Liquidity in the banking system remains adequate, thereby supporting lower interest rates. Adequate bank liquidity is reflected in the high average daily transaction volume recorded in the interbank money market, reaching Rp9.9 trillion in May 2020, as well as the persistently high ratio of liquid assets to deposits at 25.14% in April 2020. Such developments have had a positive impact on low interest rates. In May 2020, the average overnight interbank rate and 1-week JIBOR remained stable and convergent around the BI 7-Day (Reverse) Repo Rate at 4.33% and 4.60% respectively. Furthermore, the weighted average interest rates on time deposits and working capital loans decreased to 5.84% and 9.60%, demonstrating effective monetary policy transmission and Bank Indonesia strategy to maintain adequate liquidity in the economy. Amidst lower interest rates, M1 and M2 growth in April 2020 remained sluggish at 8.4% (yoy) and 8.6% (yoy), decelerating compared with conditions one month earlier. This was accounted for by flagging economic activity that has undermined demand for money, including loans. Bank Indonesia will continue to ensure adequate liquidity in the money market and banking industry in order to support the national economic recovery, particularly in terms of bank loan restructuring.
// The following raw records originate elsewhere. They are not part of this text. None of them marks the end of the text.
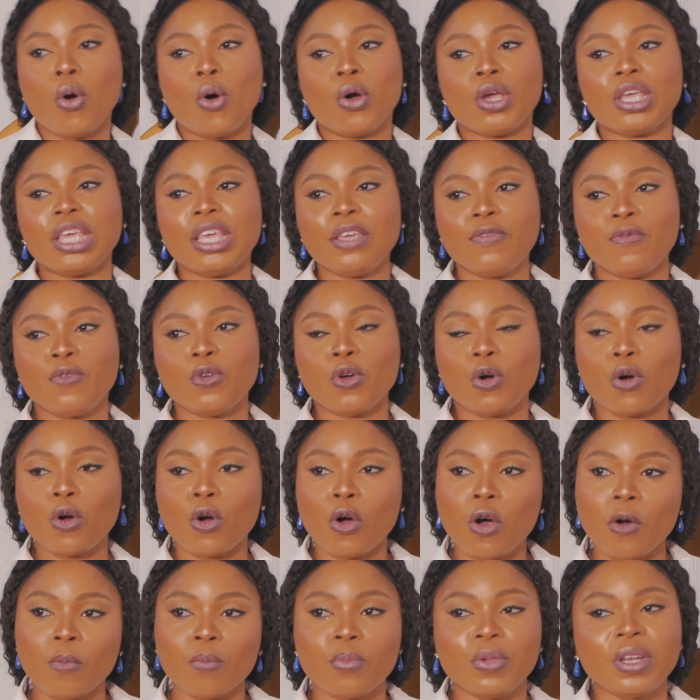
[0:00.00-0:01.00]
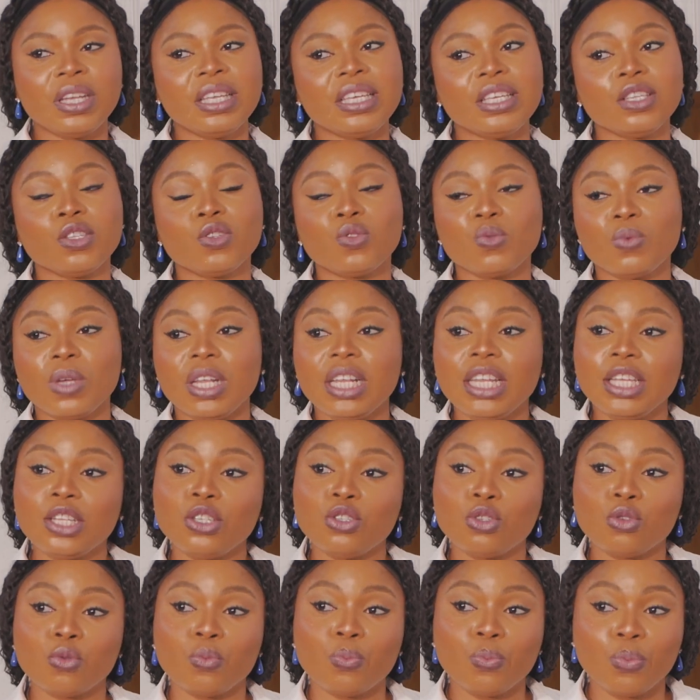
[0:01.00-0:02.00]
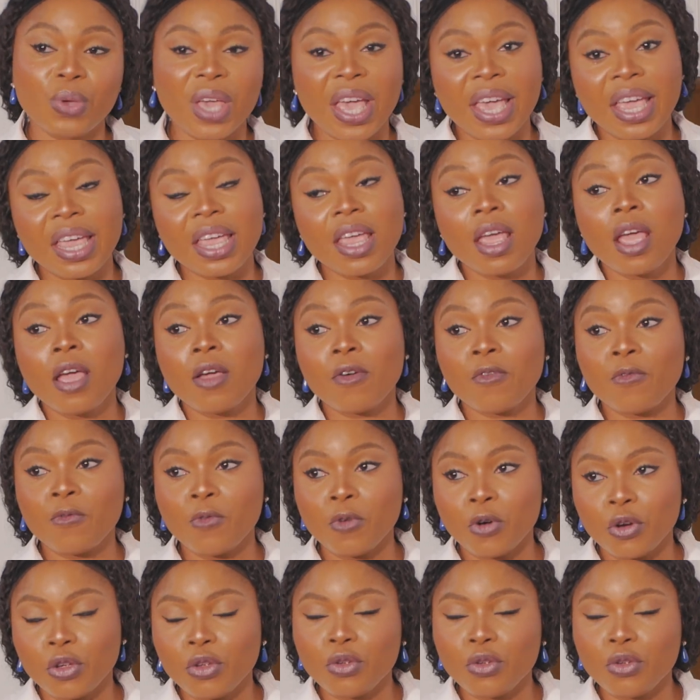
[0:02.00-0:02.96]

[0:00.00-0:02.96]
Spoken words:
or if your company is willing to pay for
Financial system stability has been maintained, although the potential risks associated with COVID-19 transmission on financial system stability must still be anticipated. Financial system stability was reflected by a high Capital Adequacy Ratio (CAR) in April 2020 of 22.03% along with a low level of non-performing loans (NPL) at 2.89% (gross) and 1.13% (nett). Nevertheless, the bank intermediation function remains suboptimal in line with weak domestic demand and more cautious bank lending as a result of COVID-19, which demands attention as growth of outstanding loans disbursed by the banking industry slumped to 5.73% (yoy) in April 2020. In contrast, deposit growth accelerated to 8.08% (yoy) in the reporting period, with room for further improvement. Bank Indonesia continues to maintain an accommodative macroprudential policy stance in line with the current policy mix and national policy mix, including various efforts to mitigate risk in the financial sector caused by COVID-19.
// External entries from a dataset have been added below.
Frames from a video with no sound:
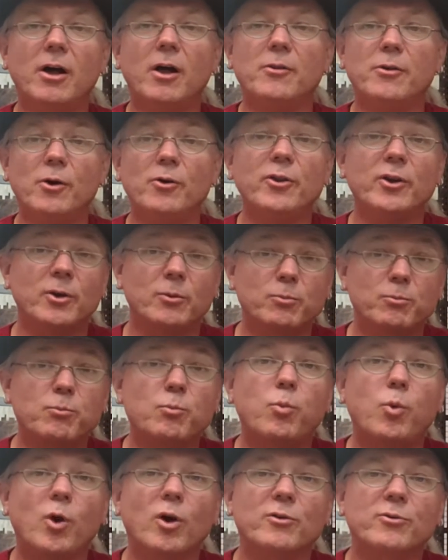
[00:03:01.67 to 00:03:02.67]
uh, though there
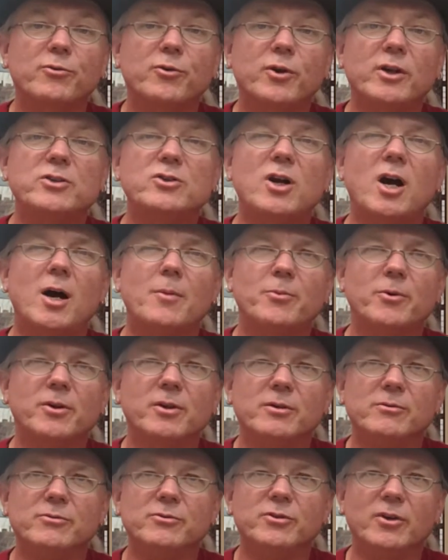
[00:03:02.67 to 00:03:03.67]
were French
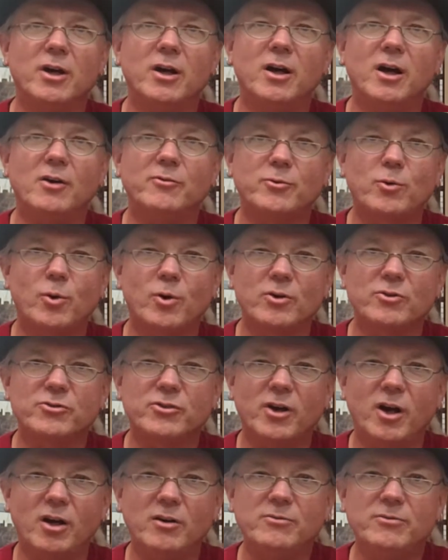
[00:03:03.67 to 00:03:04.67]
operatives, uh, of course,
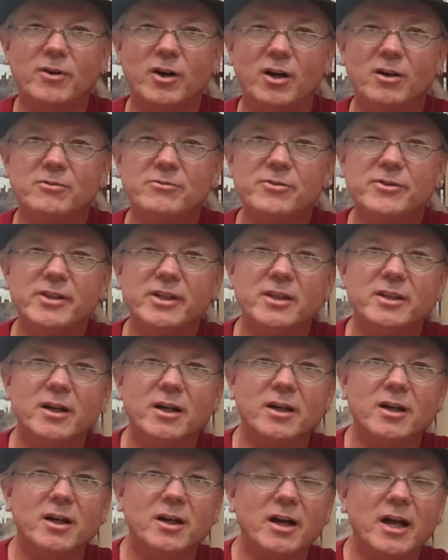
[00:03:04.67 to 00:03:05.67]
of, of the
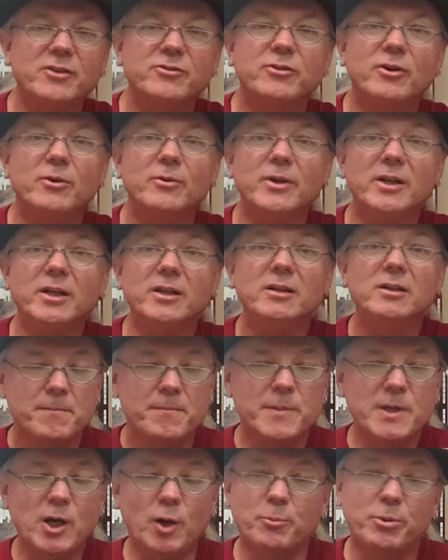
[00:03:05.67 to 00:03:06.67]
uh, SOE.
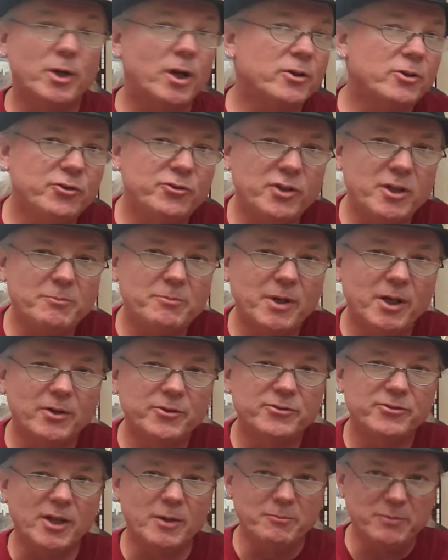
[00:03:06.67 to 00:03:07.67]
You know, put on your
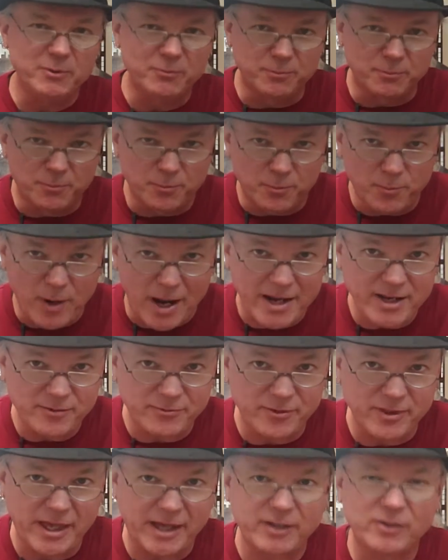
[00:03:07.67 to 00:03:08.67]
seatbelts and be ready
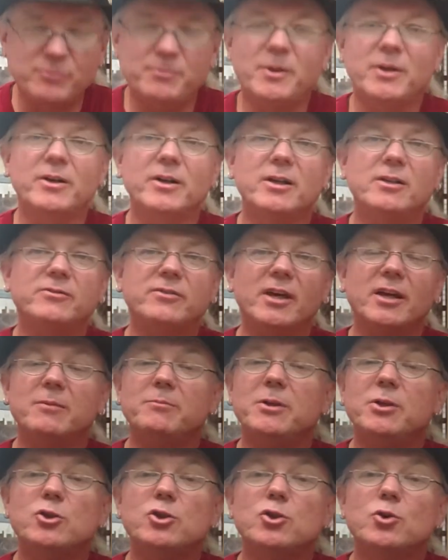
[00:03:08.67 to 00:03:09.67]
for that experience
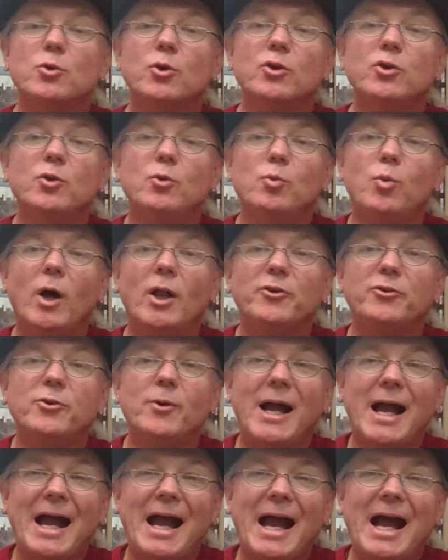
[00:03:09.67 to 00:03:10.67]
and be sure you want
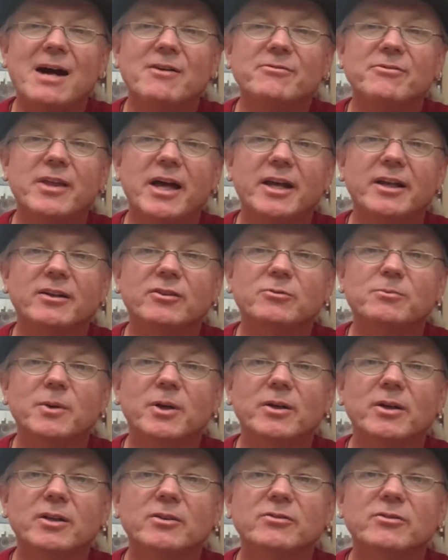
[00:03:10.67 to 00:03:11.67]
to have that
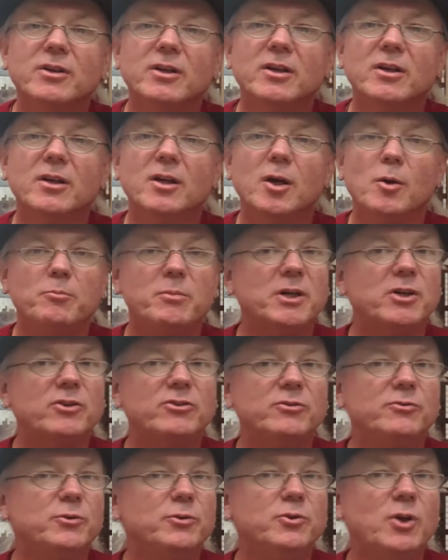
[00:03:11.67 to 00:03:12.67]
experience.
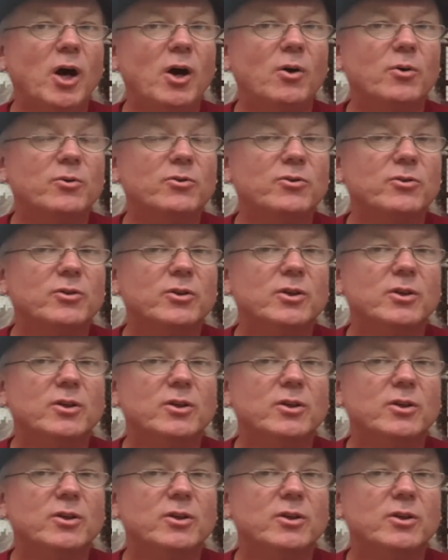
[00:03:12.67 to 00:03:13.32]
Because if you don't,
Payment system availability, both cash and non-cash, remains uninterrupted. Growth of currency in circulation shrank by 6.06% (yoy) to a level of Rp798.6 trillion in May 2020, impacted by lower demand due to restrictions on economic activity during the COVID-19 pandemic as well as the postponed Eid-ul-Fitr holiday period. Congruent with less economic activity, cashless transactions using ATM cards, debit cards, credit cards and electronic money sank into a deeper contraction from -4.72% in March 2020 to -18.96% (yoy) in the reporting period. Nevertheless, e-money transactions maintained strong 64.48% (yoy) growth and digital banking transaction volume expanded 37.35% (yoy) in April 2020. Such developments reflect strong demand for digital economic and financial transactions, including greater public acceptance of digital payments during the dip in economic activity caused by large-scale social restrictions. Moving forward, Bank Indonesia will continue to improve the effectiveness of payment system policy in the New Normal era, particularly in terms of digital economic activity through broader QRIS implementation in various sectors. Furthermore, Bank Indonesia continues to support various government programs for national economic recovery, including cashless social aid program (bansos) disbursements and the Made in Indonesia Movement by providing payment system infrastructure and convenient use of payment instruments.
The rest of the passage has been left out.